Biaya tataniaga yang dikeluarkan oleh tengkulak dalam menyalurkan kelinci
hias jenis lokal meliputi biaya pengangkutan, pengemasan dan penyimpanan
untuk kelinci yang berjumlah 1.490 ekor per bulan. Tengkulak mengeluarkan
biaya pengangkutan Rp 80.000, biaya pengemasan Rp 80.000 dan biaya
penyimpanan berupa kandang dan pakan Rp 50.000, sehingga biaya penyimpanan
Rp 67.250. Sehingga total biaya pemasaran kelinci hias lokal adalah Rp 176,3 per
ekor.
Biaya tataniaga yang dikeluarkan oleh tengkulak dalam menyaluran kelinci
hias jenis luar meliputi biaya pengangkutan, pengemasan dan penyimpanan untuk
kelinci yang berjumlah 40 ekor per bulan. Tengkulak mengeluarkan biaya
pengangkutan Rp 20.000 per bulan, biaya pengemasan Rp 15.000 per bulan dan
biaya penyimpanan (kandang dan pakan) Rp 10.000. Sehingga total biaya
pemasaran kelinci hias luar adalah Rp 1.125 per ekor.

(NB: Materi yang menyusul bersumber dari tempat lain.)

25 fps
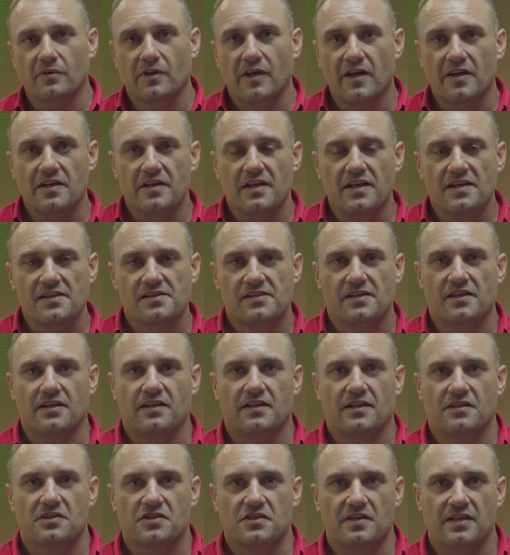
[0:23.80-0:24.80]
Grain SA
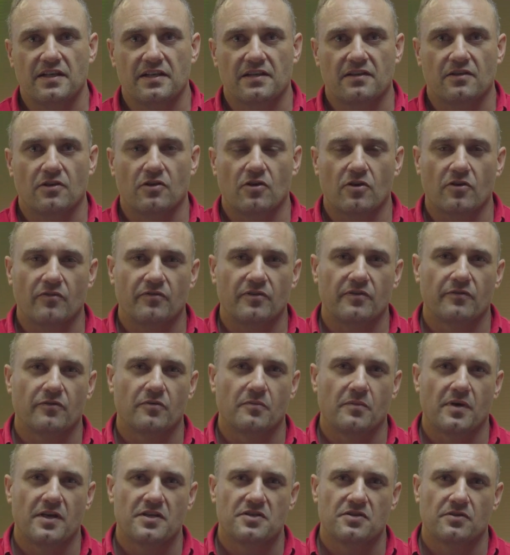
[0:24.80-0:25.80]
that shared a lot of
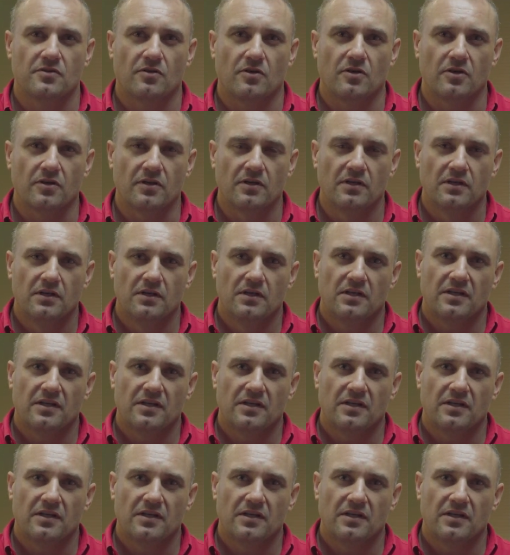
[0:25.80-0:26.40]
information on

c) Biaya di tingkat Koperasi


Biaya tataniaga yang dikeluarkan oleh koperasi dalam menyalurkan kelinci
hias jenis lokal dengan jumlah kelinci yang dibeli yaitu 200 ekor per bulan
meliputi biaya pengangkutan Rp 100.000, biaya pengemasan Rp 60.000 dan biaya
penyimpanan (kandang dan pakan) Rp 57.250, sehingga total biaya tataniaga yang
di keluarkan dengan kapasitas kelinci 200 ekor per bulan adalah Rp 1.086,3 per
ekor.
Biaya tataniaga yang dikeluarkan oleh koperasi dalam menyalurkan kelinci
hias jenis luar dengan jumlah kelinci yang dibeli yaitu 40 ekor per bulan meliputi
biaya pengangkutan Rp 20.000, biaya pengemasan Rp 15.000 dan biaya
penyimpanan (kandang dan pakan) Rp 57.250, sehingga total biaya tataniaga yang

69
di keluarkan dengan kapasitas kelinci 40 ekor per bulan adalah Rp 2.306,3 per
ekor.
Biaya tataniaga yang dikeluarkan oleh koperasi untuk kelinci pedaging terdiri
dari biaya pengangkutan, pengemasan, penyimpanan dan pengolahan. Produk
olahan yang dihasilkan oleh koperasi dari daging kelinci adalah nugget, baso, dan
cilok. Namun pada penelitian ini diasumsikan bahwa koperasi hanya
memproduksi nugget salama masa produksi. Biaya pengolahan untuk empat kali
produksi dalam satu bulan terdiri dari biaya bahan baku (kelinci 40 kilogram) Rp
740.000, bumbu Rp 100.000 dan tenaga kerja Rp 240.000 (jam kerja 24 jam
dalam 4 kali produksi atau 1 bulan, seminggu 6 jam kerja, sehingga total biaya
pengolahan adalah Rp 1.230.000/4 kali produksi = Rp. 307.500. Untuk biaya
pengangkutan Rp 40.000, pengemasan, Rp 10.000 dan biaya penyimpanan Rp
25.000, sehingga total biaya yang dikeluarkan koperasi untuk mengolah 1
kilogram daging kelinci  2 kilogram nugget adalah Rp 9.562,5 per kilogram
daging kelinci.

d) Biaya di tingkat pengecer (jenis kelinci hias lokal dan luar)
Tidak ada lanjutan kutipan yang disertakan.